**PROBLEM DESCRIPTION:**
Copy out the entries word for word, leaving images aside.

Items from a data source:
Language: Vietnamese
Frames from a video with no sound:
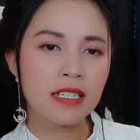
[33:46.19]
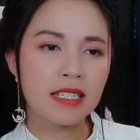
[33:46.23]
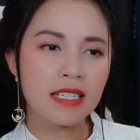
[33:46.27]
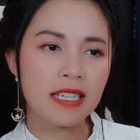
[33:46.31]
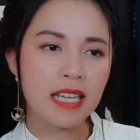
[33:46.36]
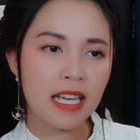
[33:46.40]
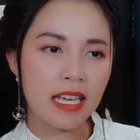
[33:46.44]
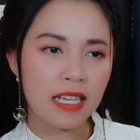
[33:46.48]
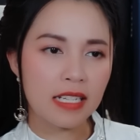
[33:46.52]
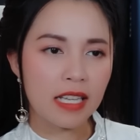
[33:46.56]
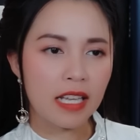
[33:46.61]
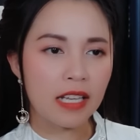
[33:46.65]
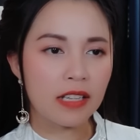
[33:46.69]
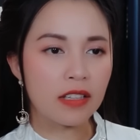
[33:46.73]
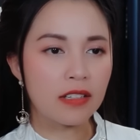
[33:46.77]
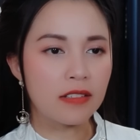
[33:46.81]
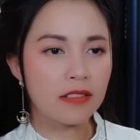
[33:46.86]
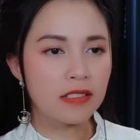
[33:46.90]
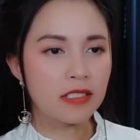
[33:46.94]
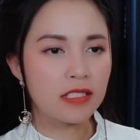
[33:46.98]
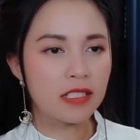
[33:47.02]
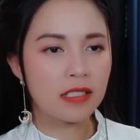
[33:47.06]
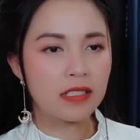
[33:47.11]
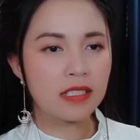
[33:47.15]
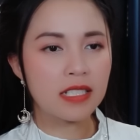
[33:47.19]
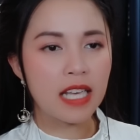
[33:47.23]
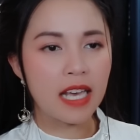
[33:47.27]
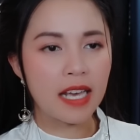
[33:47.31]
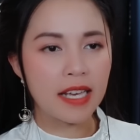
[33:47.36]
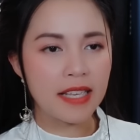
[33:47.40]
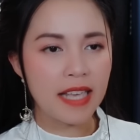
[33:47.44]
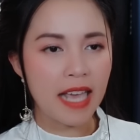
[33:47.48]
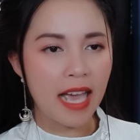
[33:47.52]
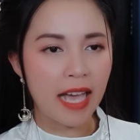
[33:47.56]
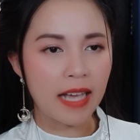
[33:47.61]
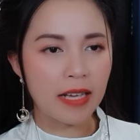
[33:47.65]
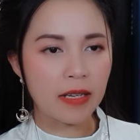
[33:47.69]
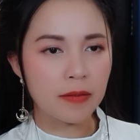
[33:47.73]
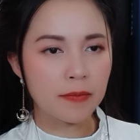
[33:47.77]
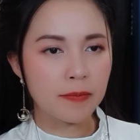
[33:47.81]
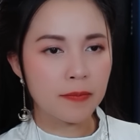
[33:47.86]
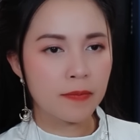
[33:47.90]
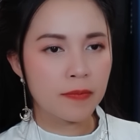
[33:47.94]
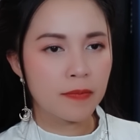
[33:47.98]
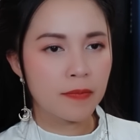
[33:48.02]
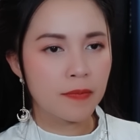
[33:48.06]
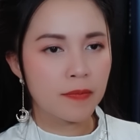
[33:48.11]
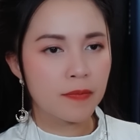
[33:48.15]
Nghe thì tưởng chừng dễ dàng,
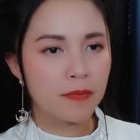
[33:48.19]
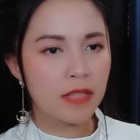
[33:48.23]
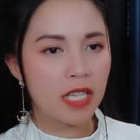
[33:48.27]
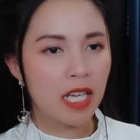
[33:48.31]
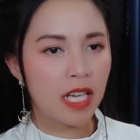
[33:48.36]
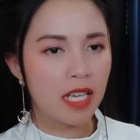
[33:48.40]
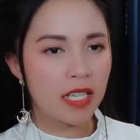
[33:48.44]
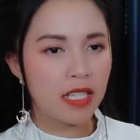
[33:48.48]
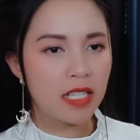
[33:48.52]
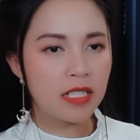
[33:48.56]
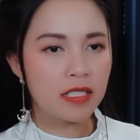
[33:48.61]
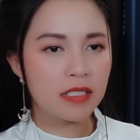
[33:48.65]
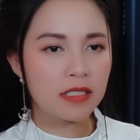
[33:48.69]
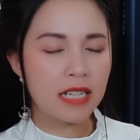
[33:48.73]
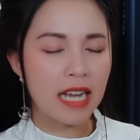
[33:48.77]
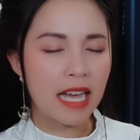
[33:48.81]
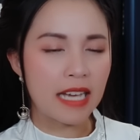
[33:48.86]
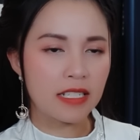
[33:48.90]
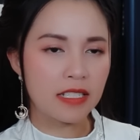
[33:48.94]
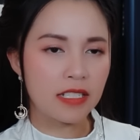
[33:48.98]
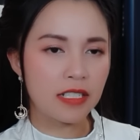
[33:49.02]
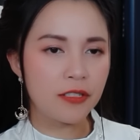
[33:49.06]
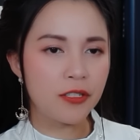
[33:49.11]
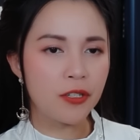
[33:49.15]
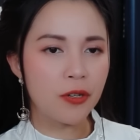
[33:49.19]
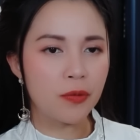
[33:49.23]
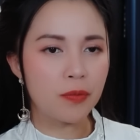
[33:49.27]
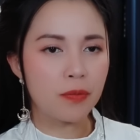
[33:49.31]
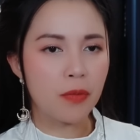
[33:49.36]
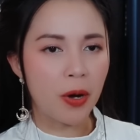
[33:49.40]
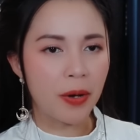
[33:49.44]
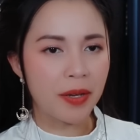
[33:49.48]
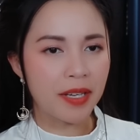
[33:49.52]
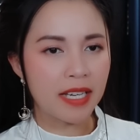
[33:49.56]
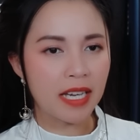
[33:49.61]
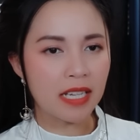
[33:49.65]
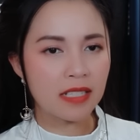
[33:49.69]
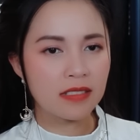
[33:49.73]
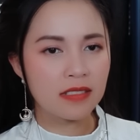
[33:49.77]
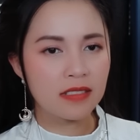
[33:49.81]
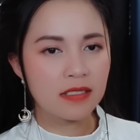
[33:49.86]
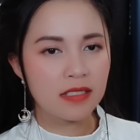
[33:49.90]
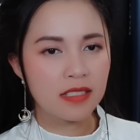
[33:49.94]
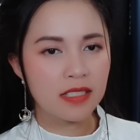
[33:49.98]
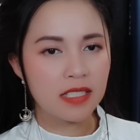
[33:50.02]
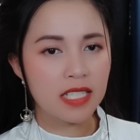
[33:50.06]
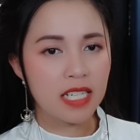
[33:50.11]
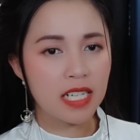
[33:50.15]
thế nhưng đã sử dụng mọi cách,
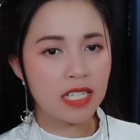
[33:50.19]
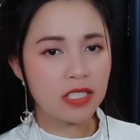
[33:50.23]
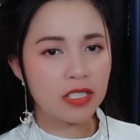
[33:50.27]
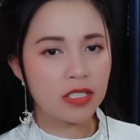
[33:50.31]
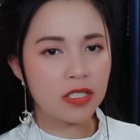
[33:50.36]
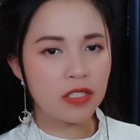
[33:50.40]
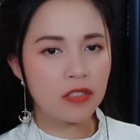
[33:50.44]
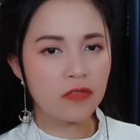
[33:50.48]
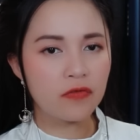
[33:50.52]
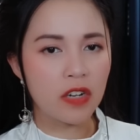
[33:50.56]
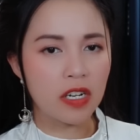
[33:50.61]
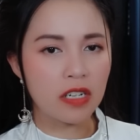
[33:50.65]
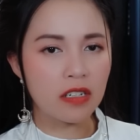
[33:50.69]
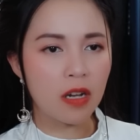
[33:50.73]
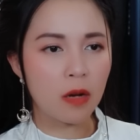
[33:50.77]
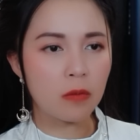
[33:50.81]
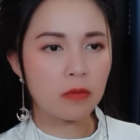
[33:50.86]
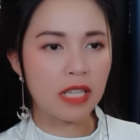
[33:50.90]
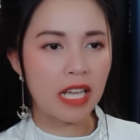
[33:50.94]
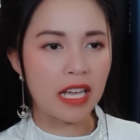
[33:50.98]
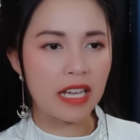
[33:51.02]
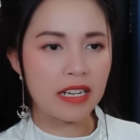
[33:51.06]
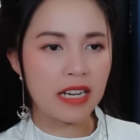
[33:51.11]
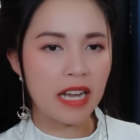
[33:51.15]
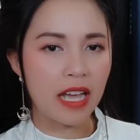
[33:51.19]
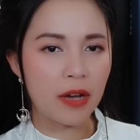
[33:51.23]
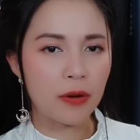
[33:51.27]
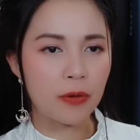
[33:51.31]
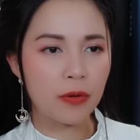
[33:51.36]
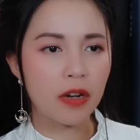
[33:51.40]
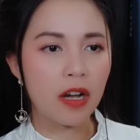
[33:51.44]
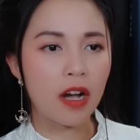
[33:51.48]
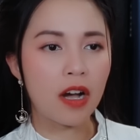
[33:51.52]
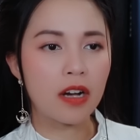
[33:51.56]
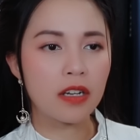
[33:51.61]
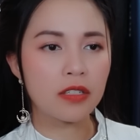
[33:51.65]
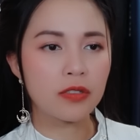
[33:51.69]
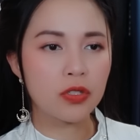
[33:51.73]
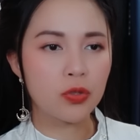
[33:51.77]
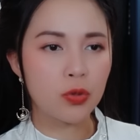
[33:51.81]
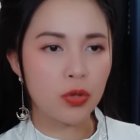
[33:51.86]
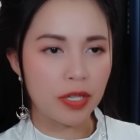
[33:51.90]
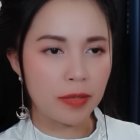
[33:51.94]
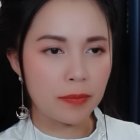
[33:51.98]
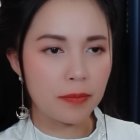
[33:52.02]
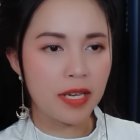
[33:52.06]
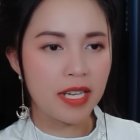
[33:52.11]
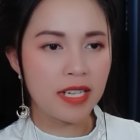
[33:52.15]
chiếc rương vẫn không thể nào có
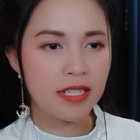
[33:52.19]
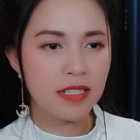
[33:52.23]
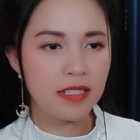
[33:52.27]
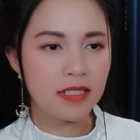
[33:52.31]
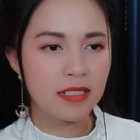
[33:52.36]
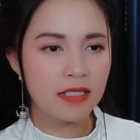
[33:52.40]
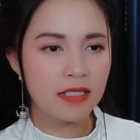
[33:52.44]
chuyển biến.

**THE COMPLETED TASK:**
Language: Vietnamese
Frames from a video with no sound:
[33:46.19]
[33:46.23]
[33:46.27]
[33:46.31]
[33:46.36]
[33:46.40]
[33:46.44]
[33:46.48]
[33:46.52]
[33:46.56]
[33:46.61]
[33:46.65]
[33:46.69]
[33:46.73]
[33:46.77]
[33:46.81]
[33:46.86]
[33:46.90]
[33:46.94]
[33:46.98]
[33:47.02]
[33:47.06]
[33:47.11]
[33:47.15]
[33:47.19]
[33:47.23]
[33:47.27]
[33:47.31]
[33:47.36]
[33:47.40]
[33:47.44]
[33:47.48]
[33:47.52]
[33:47.56]
[33:47.61]
[33:47.65]
[33:47.69]
[33:47.73]
[33:47.77]
[33:47.81]
[33:47.86]
[33:47.90]
[33:47.94]
[33:47.98]
[33:48.02]
[33:48.06]
[33:48.11]
[33:48.15]
Nghe thì tưởng chừng dễ dàng,
[33:48.19]
[33:48.23]
[33:48.27]
[33:48.31]
[33:48.36]
[33:48.40]
[33:48.44]
[33:48.48]
[33:48.52]
[33:48.56]
[33:48.61]
[33:48.65]
[33:48.69]
[33:48.73]
[33:48.77]
[33:48.81]
[33:48.86]
[33:48.90]
[33:48.94]
[33:48.98]
[33:49.02]
[33:49.06]
[33:49.11]
[33:49.15]
[33:49.19]
[33:49.23]
[33:49.27]
[33:49.31]
[33:49.36]
[33:49.40]
[33:49.44]
[33:49.48]
[33:49.52]
[33:49.56]
[33:49.61]
[33:49.65]
[33:49.69]
[33:49.73]
[33:49.77]
[33:49.81]
[33:49.86]
[33:49.90]
[33:49.94]
[33:49.98]
[33:50.02]
[33:50.06]
[33:50.11]
[33:50.15]
thế nhưng đã sử dụng mọi cách,
[33:50.19]
[33:50.23]
[33:50.27]
[33:50.31]
[33:50.36]
[33:50.40]
[33:50.44]
[33:50.48]
[33:50.52]
[33:50.56]
[33:50.61]
[33:50.65]
[33:50.69]
[33:50.73]
[33:50.77]
[33:50.81]
[33:50.86]
[33:50.90]
[33:50.94]
[33:50.98]
[33:51.02]
[33:51.06]
[33:51.11]
[33:51.15]
[33:51.19]
[33:51.23]
[33:51.27]
[33:51.31]
[33:51.36]
[33:51.40]
[33:51.44]
[33:51.48]
[33:51.52]
[33:51.56]
[33:51.61]
[33:51.65]
[33:51.69]
[33:51.73]
[33:51.77]
[33:51.81]
[33:51.86]
[33:51.90]
[33:51.94]
[33:51.98]
[33:52.02]
[33:52.06]
[33:52.11]
[33:52.15]
chiếc rương vẫn không thể nào có
[33:52.19]
[33:52.23]
[33:52.27]
[33:52.31]
[33:52.36]
[33:52.40]
[33:52.44]
chuyển biến.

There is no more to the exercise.